Ya era un novato, como se llama a los tunos durante su primer año. No tenía derecho a portar la beca –la tela distintiva de cada tuna, y que en el caso del de la Facultad de Medicina es de color oro- y se me asignó como supervisor a Tercios, cuyo mote venía por la velocidad con que se bebía una tras otra las botellas de tercio de litro de cerveza. Durante todo ese primer año debía obedecerle en todo lo que dispusiera sin elevar la más mínima protesta o queja.

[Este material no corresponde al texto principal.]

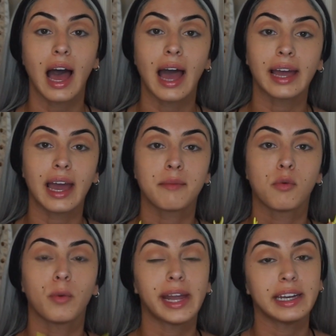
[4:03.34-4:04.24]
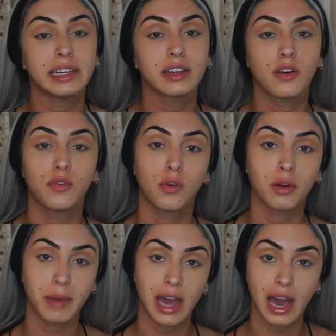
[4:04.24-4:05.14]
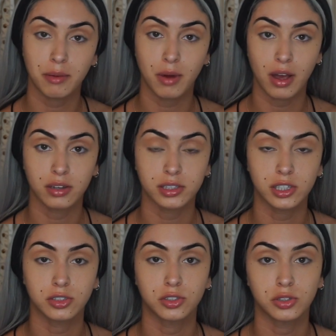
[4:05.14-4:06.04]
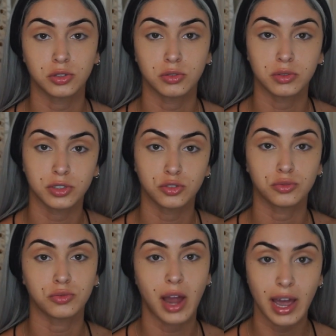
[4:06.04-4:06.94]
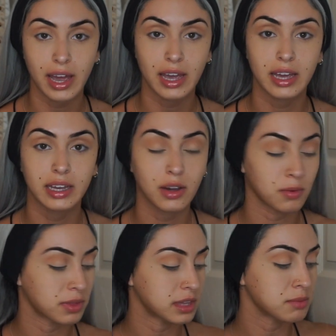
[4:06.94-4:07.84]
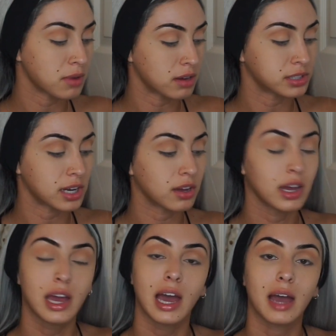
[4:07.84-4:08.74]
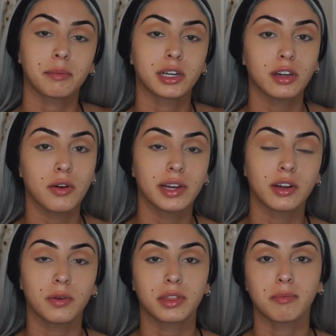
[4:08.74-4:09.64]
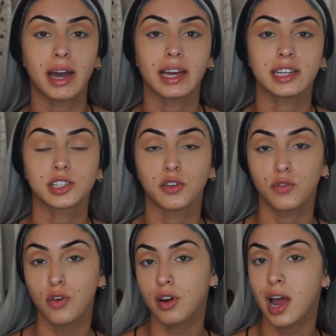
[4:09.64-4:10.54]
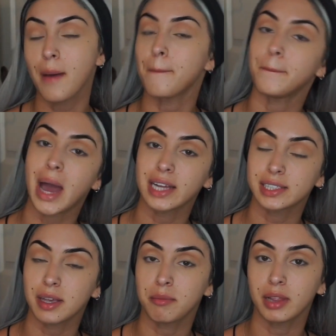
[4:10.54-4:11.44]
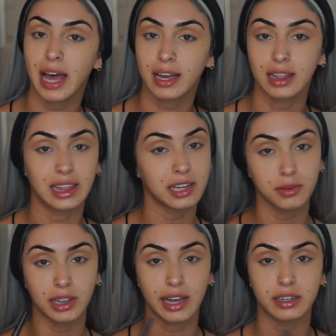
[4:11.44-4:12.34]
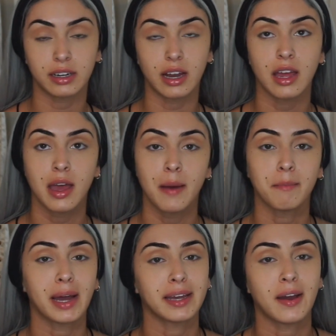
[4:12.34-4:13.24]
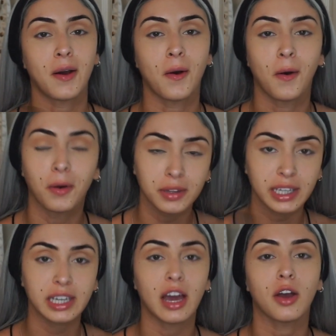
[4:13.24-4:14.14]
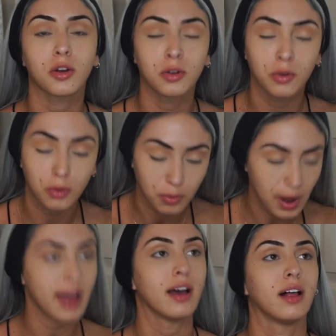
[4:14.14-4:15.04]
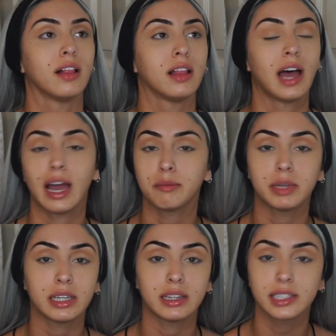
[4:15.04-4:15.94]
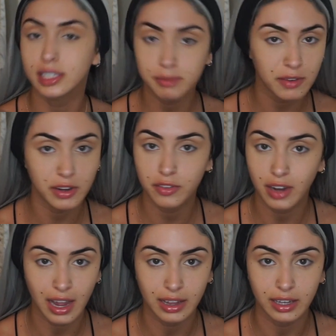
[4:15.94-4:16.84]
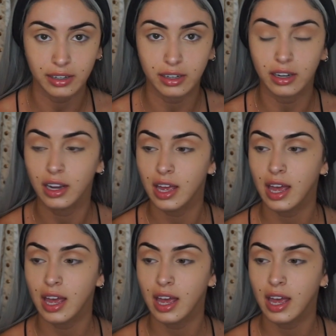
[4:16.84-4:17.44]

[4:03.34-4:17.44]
I am waiting for my eyebrows to dry with the brow gel, I'm going to go in with my Sephora Matte Black Liquid Liner, my holy grail. I mean, this is my favorite eyeliner.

En cuanto fui admitido en la tuna pregunté a Tercios dónde podía conseguir el traje de tuno. Éste me miró divertido y me dijo con guasa: tú sabrás, novato. He de reconocer que Tercios fue un buen supervisor y en poco tiempo se olvido de mí. No como otros que tenían a sus novatos bregando como galeotes y mandándoles las más trabajosas y vergonzantes tareas.

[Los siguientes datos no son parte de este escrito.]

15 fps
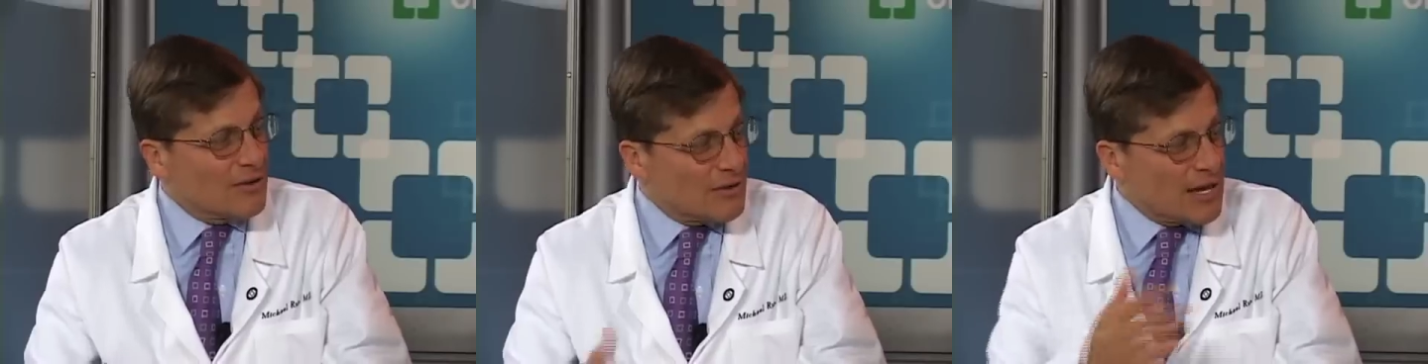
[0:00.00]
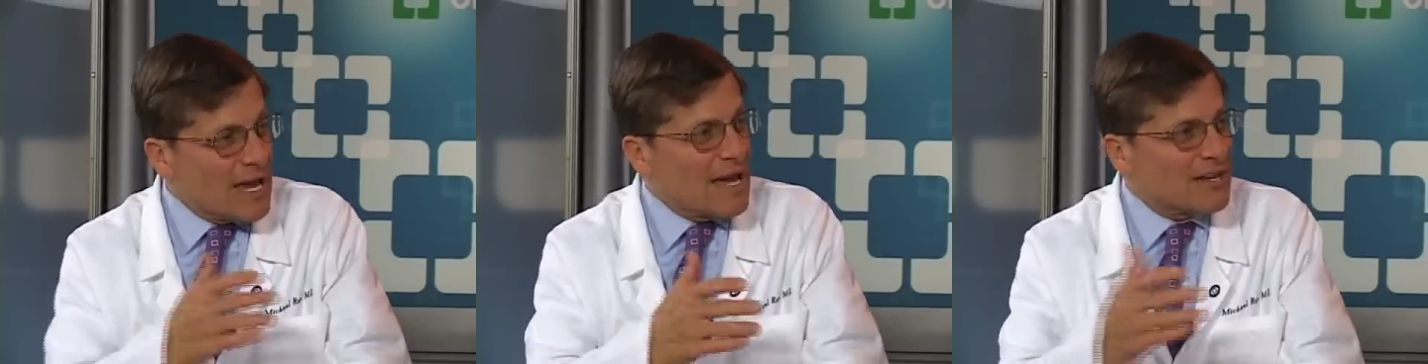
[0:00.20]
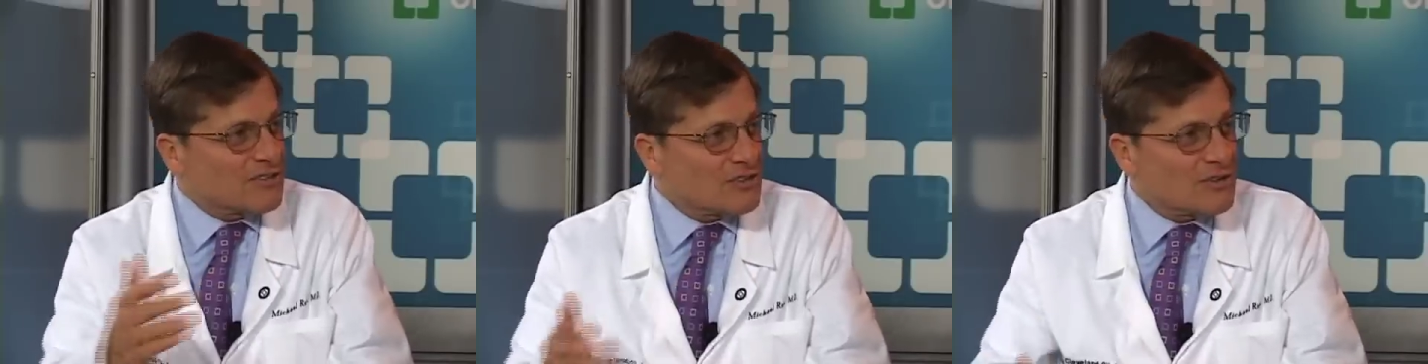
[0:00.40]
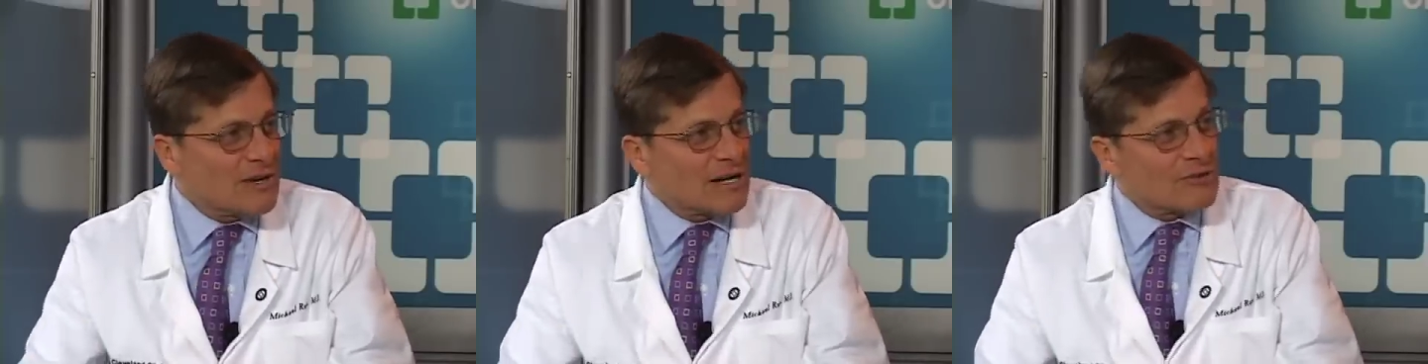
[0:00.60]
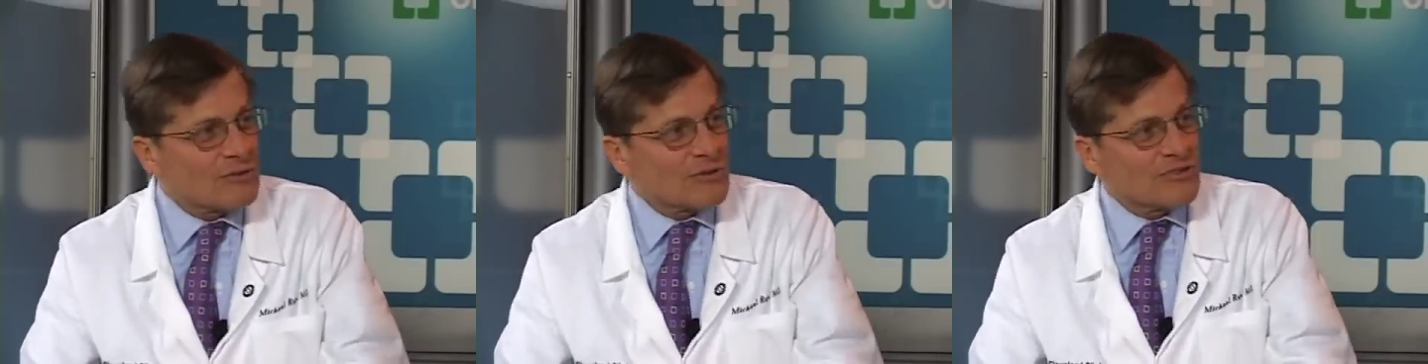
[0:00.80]
you know, okay. gas,
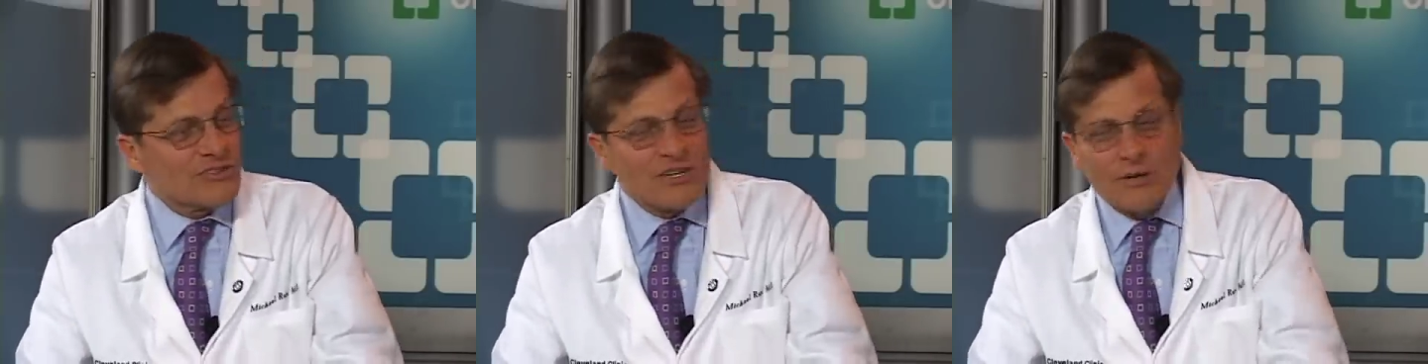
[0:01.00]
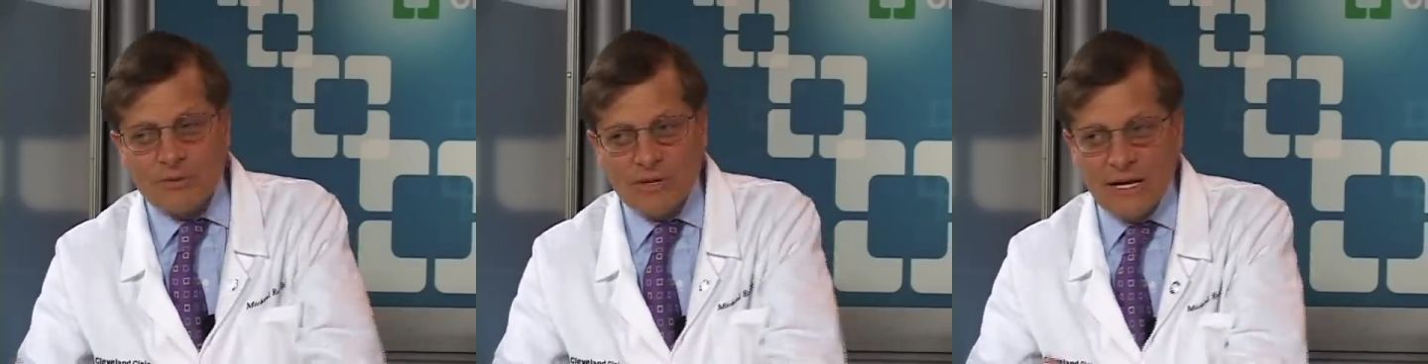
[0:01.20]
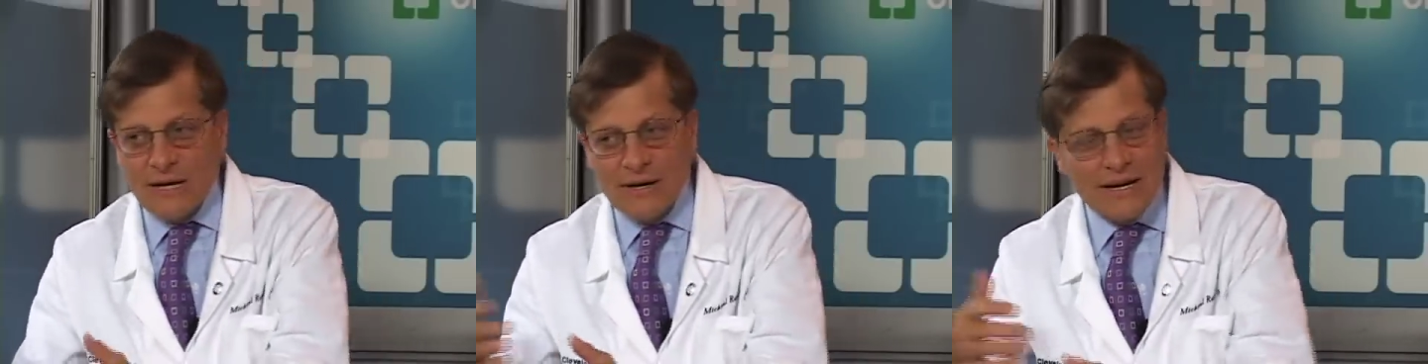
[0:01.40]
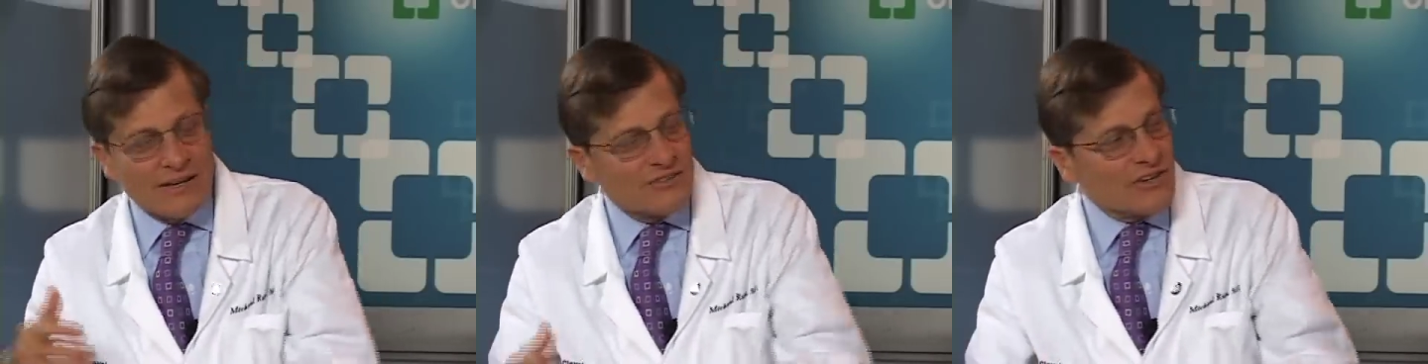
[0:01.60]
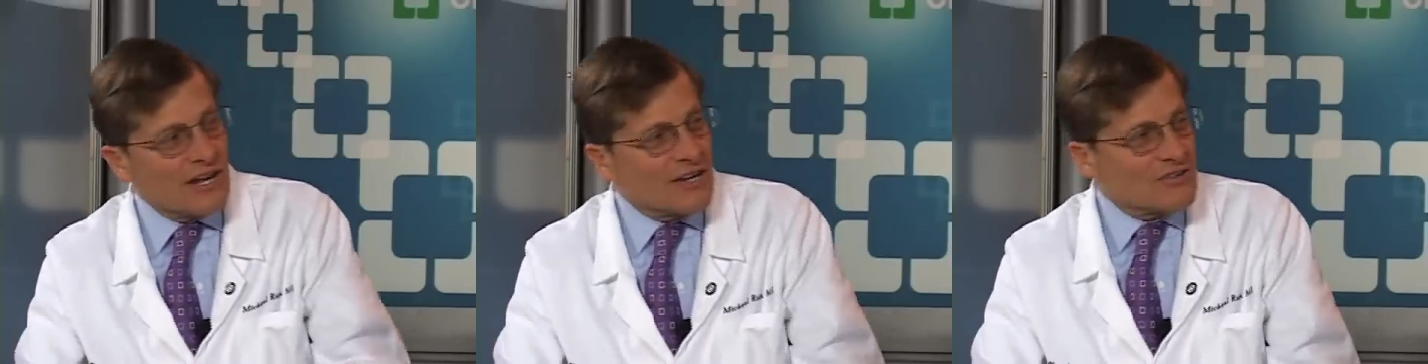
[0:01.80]
electricity, and without
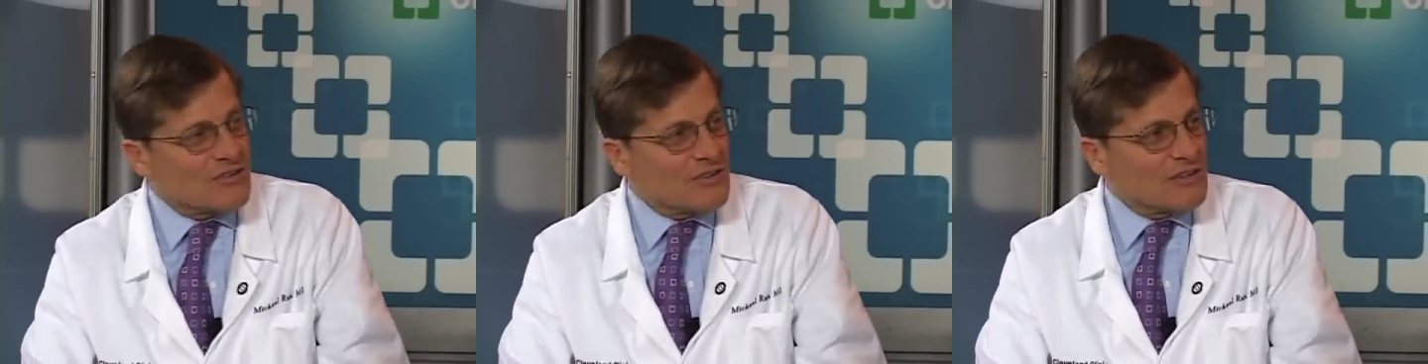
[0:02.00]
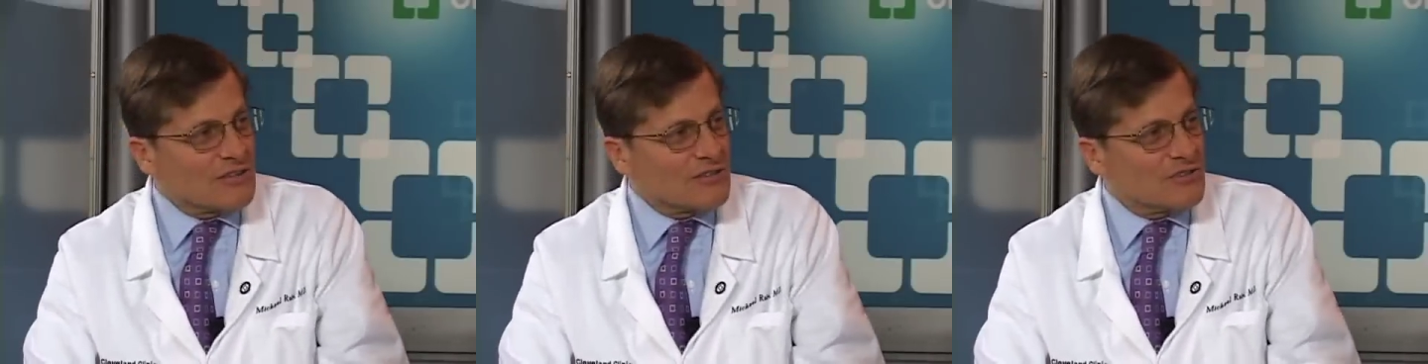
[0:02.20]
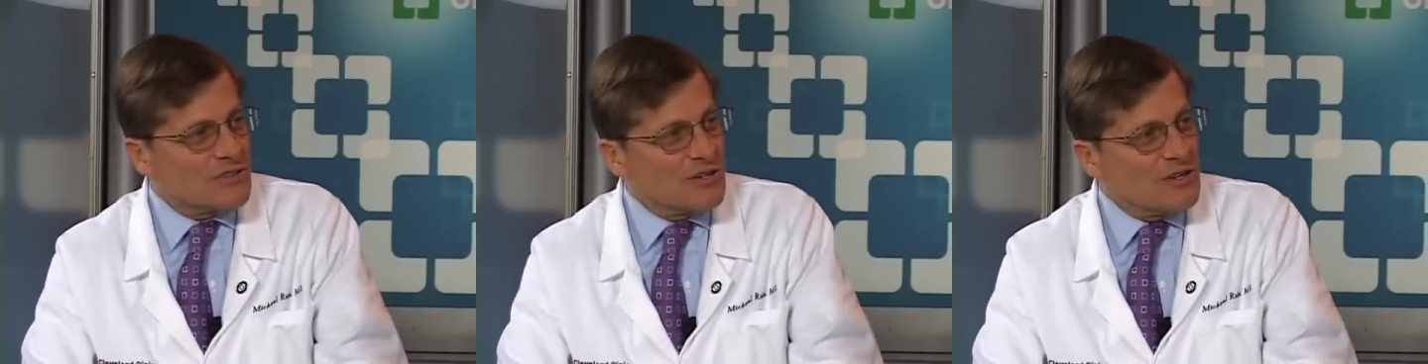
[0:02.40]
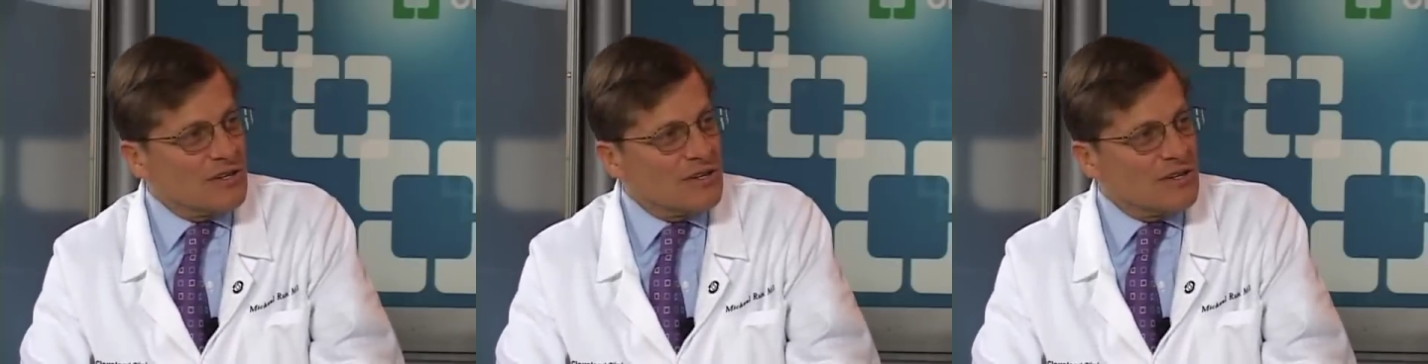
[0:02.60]
exogenous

Como el mandarme hacer uno estaba fuera de mis posibilidades y los de los tunos que habían abandonado la Universidad el último año ya tenían propietario, no me quedó otra que hacer un bosquejo y enviárselo a mi tía María, que era costurera. Durante las Navidades, María me hizo entrega del mismo. En la espalda de la capa, ya colgaban tres cintas: una de mi tía, bordada, y las otras dos de mi madre y de mi hermana con frases cariñosas. Aunque no eran de femeninas conquistas, al menos no me sentiría desnudo cuando saliera por primera vez de serenata. Cuando regresé a la Universidad y mis compañeros vieron el traje, se rieron de los bombachos y la chaqueta, pero nadie se opuso a que la llevara. Lo cierto era que, tras tantos años de uso, zurcidos y demás apaños, nuestra tuna era un rosario de diferentes telas, larguras y diseños. Vamos, que no era la más elegante de todas. Ese honor correspondía a la estirada tuna de Derecho, formada por hijos de buena familia y cuyo flamante aspecto era sometido a burlas por las demás tunas.